━━━ Records supplied

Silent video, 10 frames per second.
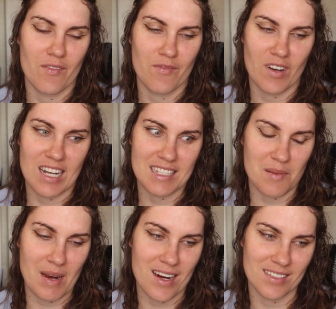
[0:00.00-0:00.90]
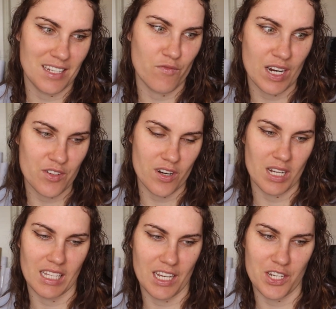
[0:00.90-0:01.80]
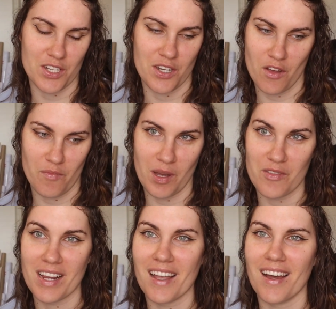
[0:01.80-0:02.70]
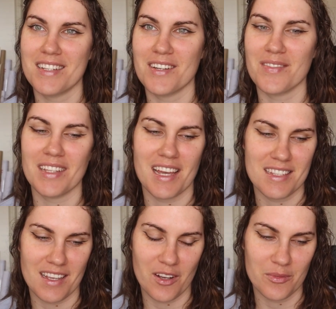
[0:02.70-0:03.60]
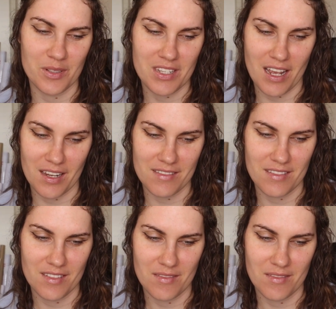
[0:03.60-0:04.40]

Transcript: vast, apparently retro collection of Butterick. I didn't realize I almost had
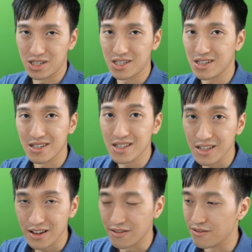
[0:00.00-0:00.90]
just
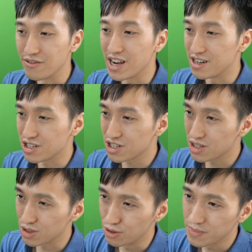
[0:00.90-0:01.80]

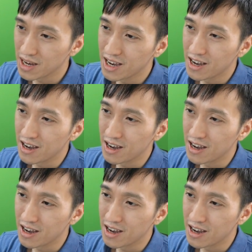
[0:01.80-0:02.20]
vanish. So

━━━━━━

* _Assigned task_: Copy out every entry exactly as written, but not the pictures.

* _Task result_:
Silent video, 10 frames per second.
[0:00.00-0:00.90]
[0:00.90-0:01.80]
[0:01.80-0:02.70]
[0:02.70-0:03.60]
[0:03.60-0:04.40]

Transcript: vast, apparently retro collection of Butterick. I didn't realize I almost had
[0:00.00-0:00.90]
just
[0:00.90-0:01.80]

[0:01.80-0:02.20]
vanish. So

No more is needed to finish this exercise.